Judges have no constitutional immunity against criminal investigation and prosecution. But the independence of the judiciary will amount to nothing in Nigeria if every police Superintendent can treat every judge like any other citizen on matters arising from their juridical duties.
Because judges must retain the fearlessness to be impartial while confronting capricious principalities and powers, some immunity from regular criminal justice intrusions is a practical necessity. Consequently, their professional misconducts are sanctioned routinely, customarily, by their peers in the NJC, who act as a veritable defence against executive capriciousness.
The dangers of the erosion of this protection cannot be ignored. But is it the position of the law or any convention, that in matters of serious crimes, judges cannot be investigated until indicted by the NJC? The argument is not just whether the NJC has exclusive disciplinary powers but whether the scope of such exclusivity extends to all crimes.
This becomes especially important where the NJC is not totally free of suspicions. There is no where in the world where judicial officers cannot be investigated and prosecuted by the police independently.
I do not endorse the midnight arrest of judges.
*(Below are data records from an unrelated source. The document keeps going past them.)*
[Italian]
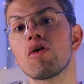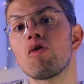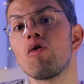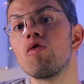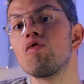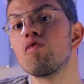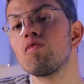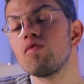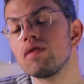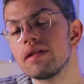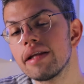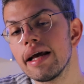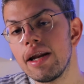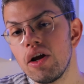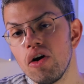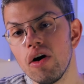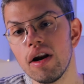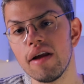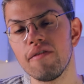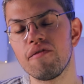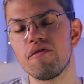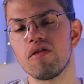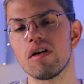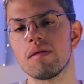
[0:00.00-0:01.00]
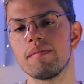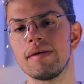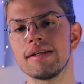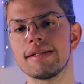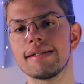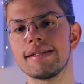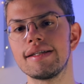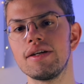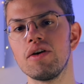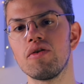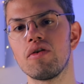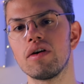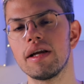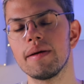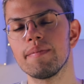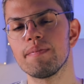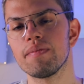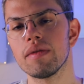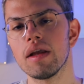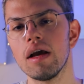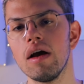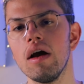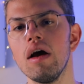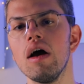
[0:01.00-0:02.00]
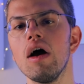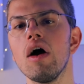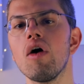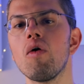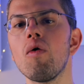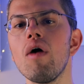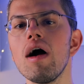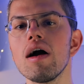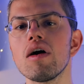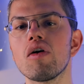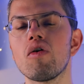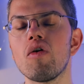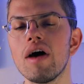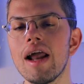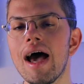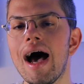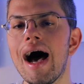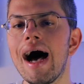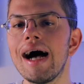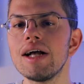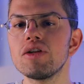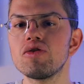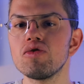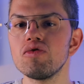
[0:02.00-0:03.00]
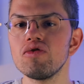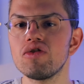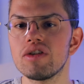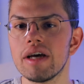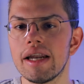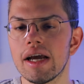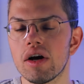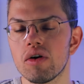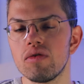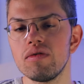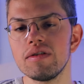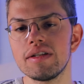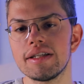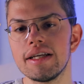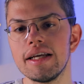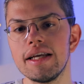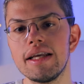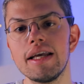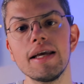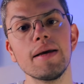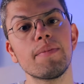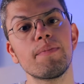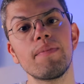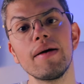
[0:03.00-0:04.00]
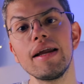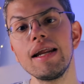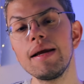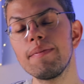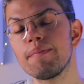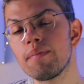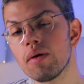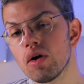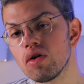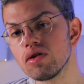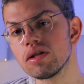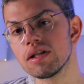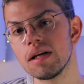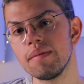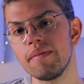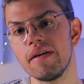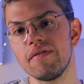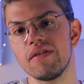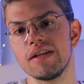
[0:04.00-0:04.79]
con ulteriori informazioni o ancora aggiungere consigli per i prossimi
But that is a secondary consideration. The primary issue is to find substance or frivolity in the allegations levied by the DSS. The dignity of the bench has been eroded by corruption and we cannot pretend that the DSS has ‘disvirgined’ a hallowed temple.
Blame must rest on corrupt judges and all those who watched them rape justice without raising more than whimpers. Senior lawyers and judges watched other judges bring in ant infested fire woods into the temple of justice. Why are they shocked by the invasion of lizards?
Good citizens seek redresses against the excesses of law enforcement agents, not on the streets, but in courts. Courts exist to restrain arbitrariness. The Chief justice and the NBA have been very bad role models. Their actions directly trample on the rule of law. The Chief judge and the NBA cannot by their interference be justifying Gov Wike’s concept of ‘defence of democracy’ – blatant obstruction of the course of justice.
The precedent the NBA has laid is dangerous. If the NJC makes any pronouncement on the propriety of the actions of DSS while these actions are inexorably headed to court, that would be a tragedy. All acts that can be construed as intimidatory of the courts that would hear the cases are destructive of public confidence in the judiciary.
The Chief judge and the NBA owe the public a duty that isn’t served by outbursts capable of defeating public confidence in the pronouncements of a criminal court. Babies are not thrown away with dirty bath waters. DSS, please do more stings- proper entrapment. A ‘collabo’ with the EFCC ,will be ideal.